After a day or two I reflected on the words written by the author of Ecclesiastes – all is “vanity” or philosophically, futile…perhaps I had rationalized the thought – “by knowing the time, I somehow knew time itself,” and I somehow had control over it or I could manipulate time itself. Even from an artistic standpoint the idea was nonsense unless one is a surrealist.
In my practical quest to know more about the nature of my now “naked wrist of time” I knew the new leather band I had purchased the previous week wasn’t secure. And the day it turned up missing I had considered returning it to replace the pins that kept the leather band in place. It obviously came lose and I didn’t notice the missing wristwatch until two or three hours later after I took off my coat. Where were my thoughts “at the time” of its missing? Checking at the local stores, gas stations and so forth, yielded no clues.
Days went by. I occasionally looked at my naked wrist. I reasoned that whomever found it was enjoying it. I mean I had a twenty-year relationship with it. That was longer than most marriages. Why not allow someone else the joy of looking at a numberless face with no second-hand. I mean what meaning did it have except that which I allowed my emotions to give it?

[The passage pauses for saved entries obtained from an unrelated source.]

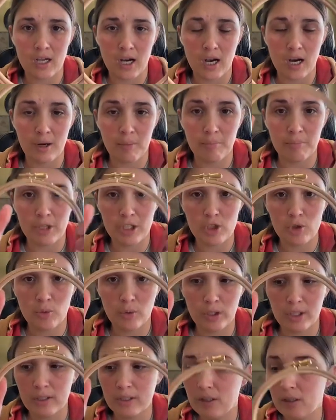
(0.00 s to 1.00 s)
are
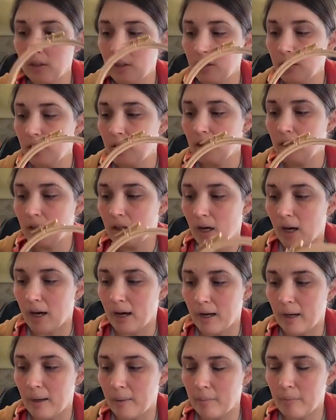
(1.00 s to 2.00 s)
Beechwood,
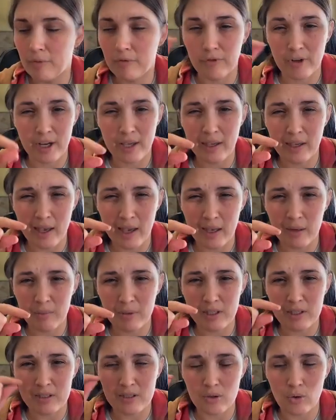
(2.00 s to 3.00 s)
Frank
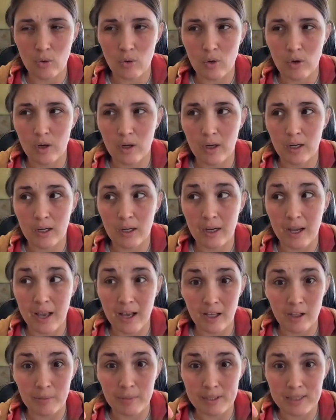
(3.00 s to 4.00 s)
Edmonds or
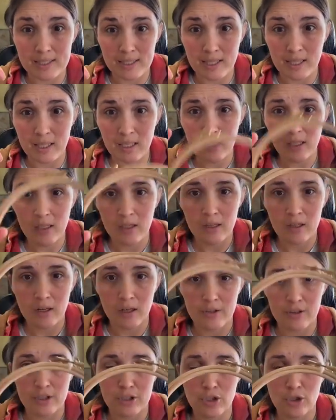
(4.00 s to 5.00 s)
Elbacy
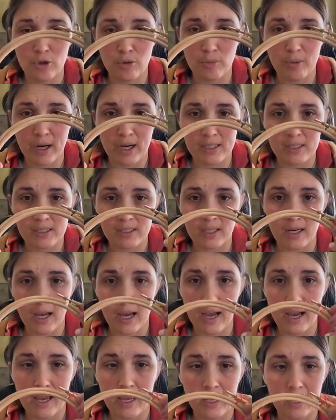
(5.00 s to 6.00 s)
are the two brands that
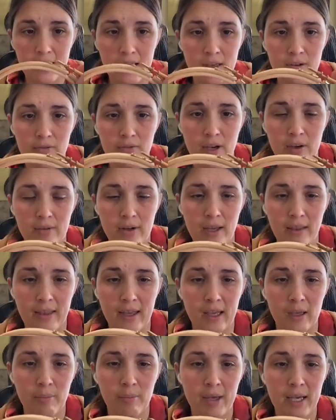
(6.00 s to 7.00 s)
I have found I
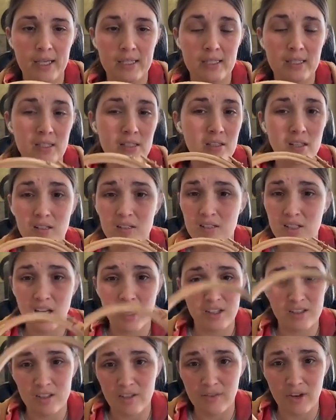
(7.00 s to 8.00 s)
like best. There's
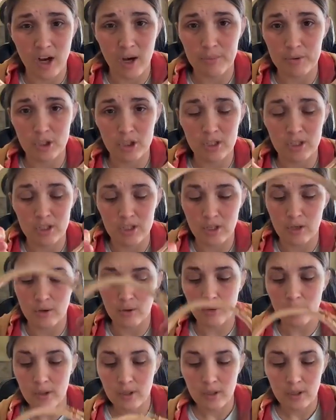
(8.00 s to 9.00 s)
tons of options
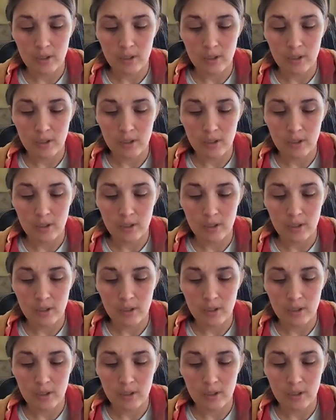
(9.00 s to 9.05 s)
though.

As I observed, it really is just a piece of art. I now began using my android phone to tell me the time if I needed to know. And as I looked around time was staring me in the face from every direction – my car, android phone, television, laptop computer – the list is endless as if knowing the time I could somehow better manage it like the wrinkles in my aging skin.
Then after ten days a most bizarre thing happened. By now I had grown accustomed to my naked wrist. I was in the midst of achieving a new timeless freedom. The less I had to wear the more freedom I possessed. And then it occurred. Yesterday afternoon I was approached by a woman. She was wearing a wide grin. I smiled in return and was about to get into my car and head up to Ann Arbor when she said, “Wait, I think this is yours,” she said handing me my watch.

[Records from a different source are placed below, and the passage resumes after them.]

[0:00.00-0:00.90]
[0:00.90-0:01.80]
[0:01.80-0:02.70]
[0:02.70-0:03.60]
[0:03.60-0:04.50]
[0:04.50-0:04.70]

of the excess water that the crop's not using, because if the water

“What? Are you serious? Where did you find it?”
“In a drawer in my refrigerator, underneath some broccoli and a package of salmon I was just finding room for in the refrigerator.”
“A week or so ago you helped me with my groceries. Your watch must have fallen off into the bag. I just shoved everything in the drawer until today as I was checking what to cook for dinner. I found this watch frozen in time so to speak.”
“It was a matter of figuring who, where and when. So I tracked you down.”
“I don’t know what to say. Well, thank you.”
She laughed and asked, “Do you like salmon and broccoli?”
“Well…I am a pescatarian.” I said, pondering what my new relationship with my wristwatch, time and people would evolve. Perhaps there is no significance – serendipity or otherwise except in the human mind.
“You look some what…bewildered.” she said.
“I’m evolving.” I replied as I noticed my wrist watch was still keeping time.